• **WHAT THE TASK ASKS**
Your answer should be the lines below from the one with "[0:07.00-0:08.00]" to the one with "[0.00-6.00s]", both included, given again exactly and with nothing added.
------ RECORDS SHOWN ------
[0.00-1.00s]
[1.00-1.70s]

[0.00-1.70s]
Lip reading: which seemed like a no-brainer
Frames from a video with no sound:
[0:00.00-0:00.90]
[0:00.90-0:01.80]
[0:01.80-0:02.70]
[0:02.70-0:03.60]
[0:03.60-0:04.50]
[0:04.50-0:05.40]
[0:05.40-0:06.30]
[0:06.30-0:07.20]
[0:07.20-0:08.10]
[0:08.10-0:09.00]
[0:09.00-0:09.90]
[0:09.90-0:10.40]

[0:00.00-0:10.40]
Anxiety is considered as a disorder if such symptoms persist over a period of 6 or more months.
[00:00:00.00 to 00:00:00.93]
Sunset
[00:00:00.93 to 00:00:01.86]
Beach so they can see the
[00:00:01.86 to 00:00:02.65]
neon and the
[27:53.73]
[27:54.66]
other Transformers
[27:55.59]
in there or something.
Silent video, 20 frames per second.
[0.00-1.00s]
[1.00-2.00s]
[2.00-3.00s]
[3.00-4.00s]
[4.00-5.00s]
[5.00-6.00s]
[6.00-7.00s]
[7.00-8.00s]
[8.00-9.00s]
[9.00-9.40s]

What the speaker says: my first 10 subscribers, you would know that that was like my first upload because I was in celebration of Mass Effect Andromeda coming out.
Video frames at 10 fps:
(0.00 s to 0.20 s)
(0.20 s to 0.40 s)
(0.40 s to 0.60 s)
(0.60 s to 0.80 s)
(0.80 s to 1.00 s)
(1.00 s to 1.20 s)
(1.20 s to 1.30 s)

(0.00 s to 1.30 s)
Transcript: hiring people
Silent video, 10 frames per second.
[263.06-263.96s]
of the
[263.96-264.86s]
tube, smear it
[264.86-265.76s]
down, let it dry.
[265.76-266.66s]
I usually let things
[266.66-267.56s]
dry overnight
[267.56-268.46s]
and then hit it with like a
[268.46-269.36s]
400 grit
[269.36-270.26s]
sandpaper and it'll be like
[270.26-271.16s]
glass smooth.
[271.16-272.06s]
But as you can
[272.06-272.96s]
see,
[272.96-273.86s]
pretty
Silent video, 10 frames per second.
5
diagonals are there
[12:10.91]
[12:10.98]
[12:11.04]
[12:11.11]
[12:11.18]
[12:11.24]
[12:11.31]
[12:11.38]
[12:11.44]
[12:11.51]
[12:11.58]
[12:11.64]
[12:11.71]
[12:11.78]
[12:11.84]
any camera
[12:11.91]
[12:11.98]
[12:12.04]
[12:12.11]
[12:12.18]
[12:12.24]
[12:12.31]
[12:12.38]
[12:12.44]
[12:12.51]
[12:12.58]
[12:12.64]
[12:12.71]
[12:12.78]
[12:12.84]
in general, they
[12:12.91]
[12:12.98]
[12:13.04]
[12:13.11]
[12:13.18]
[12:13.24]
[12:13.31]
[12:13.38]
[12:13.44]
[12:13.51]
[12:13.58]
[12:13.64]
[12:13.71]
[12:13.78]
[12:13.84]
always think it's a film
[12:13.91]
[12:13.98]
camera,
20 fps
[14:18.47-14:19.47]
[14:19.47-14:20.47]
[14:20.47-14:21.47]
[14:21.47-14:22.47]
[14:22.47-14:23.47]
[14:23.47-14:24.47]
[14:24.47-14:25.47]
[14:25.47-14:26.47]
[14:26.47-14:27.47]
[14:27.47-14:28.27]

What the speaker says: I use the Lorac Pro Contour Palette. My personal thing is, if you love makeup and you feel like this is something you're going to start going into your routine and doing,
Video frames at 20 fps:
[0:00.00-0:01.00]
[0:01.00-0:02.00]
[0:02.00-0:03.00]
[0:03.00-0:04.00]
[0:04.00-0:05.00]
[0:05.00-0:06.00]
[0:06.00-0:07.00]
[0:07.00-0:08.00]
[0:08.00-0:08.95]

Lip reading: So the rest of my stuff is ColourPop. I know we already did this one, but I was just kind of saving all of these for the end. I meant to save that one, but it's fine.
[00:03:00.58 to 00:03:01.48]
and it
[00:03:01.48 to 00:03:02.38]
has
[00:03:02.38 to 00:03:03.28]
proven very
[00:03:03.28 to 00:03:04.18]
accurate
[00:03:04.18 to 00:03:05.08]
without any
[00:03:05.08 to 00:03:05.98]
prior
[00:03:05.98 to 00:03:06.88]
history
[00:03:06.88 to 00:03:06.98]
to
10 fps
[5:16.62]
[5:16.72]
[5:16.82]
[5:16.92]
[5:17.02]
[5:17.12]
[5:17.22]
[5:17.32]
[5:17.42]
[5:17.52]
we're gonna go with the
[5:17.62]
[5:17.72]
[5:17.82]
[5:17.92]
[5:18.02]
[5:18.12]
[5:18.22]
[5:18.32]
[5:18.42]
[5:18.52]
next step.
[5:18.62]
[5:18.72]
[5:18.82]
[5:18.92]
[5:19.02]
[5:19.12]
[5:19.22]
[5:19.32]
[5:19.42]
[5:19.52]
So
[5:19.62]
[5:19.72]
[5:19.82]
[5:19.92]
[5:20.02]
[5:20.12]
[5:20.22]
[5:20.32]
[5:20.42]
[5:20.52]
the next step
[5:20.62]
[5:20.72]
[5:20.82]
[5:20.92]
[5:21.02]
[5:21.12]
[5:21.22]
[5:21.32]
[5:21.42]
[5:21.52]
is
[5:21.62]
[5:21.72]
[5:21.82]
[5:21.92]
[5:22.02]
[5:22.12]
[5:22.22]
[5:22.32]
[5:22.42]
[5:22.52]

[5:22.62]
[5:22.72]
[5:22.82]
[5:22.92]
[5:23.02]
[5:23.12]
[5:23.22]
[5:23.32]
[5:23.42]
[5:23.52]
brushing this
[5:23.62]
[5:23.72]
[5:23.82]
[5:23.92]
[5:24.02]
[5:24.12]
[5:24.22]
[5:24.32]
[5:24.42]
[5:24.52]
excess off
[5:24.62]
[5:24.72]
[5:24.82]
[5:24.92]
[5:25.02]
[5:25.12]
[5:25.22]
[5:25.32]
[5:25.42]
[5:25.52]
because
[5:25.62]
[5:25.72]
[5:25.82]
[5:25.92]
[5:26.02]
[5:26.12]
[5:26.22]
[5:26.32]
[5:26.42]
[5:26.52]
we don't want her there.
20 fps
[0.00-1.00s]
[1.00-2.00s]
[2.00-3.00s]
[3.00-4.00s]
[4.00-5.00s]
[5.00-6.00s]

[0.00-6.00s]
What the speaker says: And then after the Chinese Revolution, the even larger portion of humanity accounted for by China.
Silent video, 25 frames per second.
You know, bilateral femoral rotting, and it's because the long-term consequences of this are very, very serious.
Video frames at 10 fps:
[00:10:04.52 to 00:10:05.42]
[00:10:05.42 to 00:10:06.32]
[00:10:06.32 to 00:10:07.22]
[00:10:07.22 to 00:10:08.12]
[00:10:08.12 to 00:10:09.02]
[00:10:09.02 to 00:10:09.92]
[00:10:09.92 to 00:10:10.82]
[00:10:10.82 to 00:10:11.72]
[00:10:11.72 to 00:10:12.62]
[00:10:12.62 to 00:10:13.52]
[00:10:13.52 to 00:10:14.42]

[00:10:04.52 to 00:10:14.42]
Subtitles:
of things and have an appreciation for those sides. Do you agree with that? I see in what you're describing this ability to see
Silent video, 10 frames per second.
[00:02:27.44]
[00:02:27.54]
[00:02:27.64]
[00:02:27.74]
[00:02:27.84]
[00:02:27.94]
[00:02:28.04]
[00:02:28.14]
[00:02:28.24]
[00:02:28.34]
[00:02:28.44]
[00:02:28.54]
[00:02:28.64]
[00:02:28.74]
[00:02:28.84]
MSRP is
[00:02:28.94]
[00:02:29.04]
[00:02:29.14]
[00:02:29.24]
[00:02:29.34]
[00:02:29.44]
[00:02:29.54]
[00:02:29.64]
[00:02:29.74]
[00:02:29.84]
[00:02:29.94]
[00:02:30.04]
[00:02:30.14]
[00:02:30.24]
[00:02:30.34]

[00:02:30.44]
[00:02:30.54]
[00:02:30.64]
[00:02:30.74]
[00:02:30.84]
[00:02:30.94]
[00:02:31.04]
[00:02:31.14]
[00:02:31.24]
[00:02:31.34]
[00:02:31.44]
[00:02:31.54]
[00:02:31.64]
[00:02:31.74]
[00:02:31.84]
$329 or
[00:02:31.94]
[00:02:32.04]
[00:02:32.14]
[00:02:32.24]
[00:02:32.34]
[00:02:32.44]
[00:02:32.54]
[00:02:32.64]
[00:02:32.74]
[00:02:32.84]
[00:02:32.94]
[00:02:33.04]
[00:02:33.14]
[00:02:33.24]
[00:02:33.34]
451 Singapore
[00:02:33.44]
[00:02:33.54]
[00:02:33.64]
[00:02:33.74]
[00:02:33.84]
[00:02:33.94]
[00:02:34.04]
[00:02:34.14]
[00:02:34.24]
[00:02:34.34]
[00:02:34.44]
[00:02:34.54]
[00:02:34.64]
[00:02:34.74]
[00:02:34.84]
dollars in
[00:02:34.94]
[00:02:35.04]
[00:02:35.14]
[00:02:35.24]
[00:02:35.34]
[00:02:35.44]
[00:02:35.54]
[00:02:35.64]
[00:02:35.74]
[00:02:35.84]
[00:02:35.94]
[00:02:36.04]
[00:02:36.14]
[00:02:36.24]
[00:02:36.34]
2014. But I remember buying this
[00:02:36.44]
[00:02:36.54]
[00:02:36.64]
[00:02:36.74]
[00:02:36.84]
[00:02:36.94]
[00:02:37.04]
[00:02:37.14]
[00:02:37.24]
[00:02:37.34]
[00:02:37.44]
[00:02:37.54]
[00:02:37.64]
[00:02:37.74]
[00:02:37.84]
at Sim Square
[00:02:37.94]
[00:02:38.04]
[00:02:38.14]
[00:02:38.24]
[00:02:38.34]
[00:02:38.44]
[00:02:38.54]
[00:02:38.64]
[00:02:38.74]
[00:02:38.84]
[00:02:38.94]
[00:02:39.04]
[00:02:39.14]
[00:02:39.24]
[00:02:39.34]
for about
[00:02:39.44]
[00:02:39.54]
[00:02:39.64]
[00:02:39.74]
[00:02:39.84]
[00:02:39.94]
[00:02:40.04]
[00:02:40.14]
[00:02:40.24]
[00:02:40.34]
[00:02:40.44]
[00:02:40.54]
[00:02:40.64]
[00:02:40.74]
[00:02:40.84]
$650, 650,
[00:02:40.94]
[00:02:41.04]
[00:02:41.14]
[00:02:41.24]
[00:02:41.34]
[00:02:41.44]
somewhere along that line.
------
• **ANSWER TO THE EXERCISE**
[0:07.00-0:08.00]
[0:08.00-0:08.95]

Lip reading: So the rest of my stuff is ColourPop. I know we already did this one, but I was just kind of saving all of these for the end. I meant to save that one, but it's fine.
[00:03:00.58 to 00:03:01.48]
and it
[00:03:01.48 to 00:03:02.38]
has
[00:03:02.38 to 00:03:03.28]
proven very
[00:03:03.28 to 00:03:04.18]
accurate
[00:03:04.18 to 00:03:05.08]
without any
[00:03:05.08 to 00:03:05.98]
prior
[00:03:05.98 to 00:03:06.88]
history
[00:03:06.88 to 00:03:06.98]
to
10 fps
[5:16.62]
[5:16.72]
[5:16.82]
[5:16.92]
[5:17.02]
[5:17.12]
[5:17.22]
[5:17.32]
[5:17.42]
[5:17.52]
we're gonna go with the
[5:17.62]
[5:17.72]
[5:17.82]
[5:17.92]
[5:18.02]
[5:18.12]
[5:18.22]
[5:18.32]
[5:18.42]
[5:18.52]
next step.
[5:18.62]
[5:18.72]
[5:18.82]
[5:18.92]
[5:19.02]
[5:19.12]
[5:19.22]
[5:19.32]
[5:19.42]
[5:19.52]
So
[5:19.62]
[5:19.72]
[5:19.82]
[5:19.92]
[5:20.02]
[5:20.12]
[5:20.22]
[5:20.32]
[5:20.42]
[5:20.52]
the next step
[5:20.62]
[5:20.72]
[5:20.82]
[5:20.92]
[5:21.02]
[5:21.12]
[5:21.22]
[5:21.32]
[5:21.42]
[5:21.52]
is
[5:21.62]
[5:21.72]
[5:21.82]
[5:21.92]
[5:22.02]
[5:22.12]
[5:22.22]
[5:22.32]
[5:22.42]
[5:22.52]

[5:22.62]
[5:22.72]
[5:22.82]
[5:22.92]
[5:23.02]
[5:23.12]
[5:23.22]
[5:23.32]
[5:23.42]
[5:23.52]
brushing this
[5:23.62]
[5:23.72]
[5:23.82]
[5:23.92]
[5:24.02]
[5:24.12]
[5:24.22]
[5:24.32]
[5:24.42]
[5:24.52]
excess off
[5:24.62]
[5:24.72]
[5:24.82]
[5:24.92]
[5:25.02]
[5:25.12]
[5:25.22]
[5:25.32]
[5:25.42]
[5:25.52]
because
[5:25.62]
[5:25.72]
[5:25.82]
[5:25.92]
[5:26.02]
[5:26.12]
[5:26.22]
[5:26.32]
[5:26.42]
[5:26.52]
we don't want her there.
20 fps
[0.00-1.00s]
[1.00-2.00s]
[2.00-3.00s]
[3.00-4.00s]
[4.00-5.00s]
[5.00-6.00s]

[0.00-6.00s]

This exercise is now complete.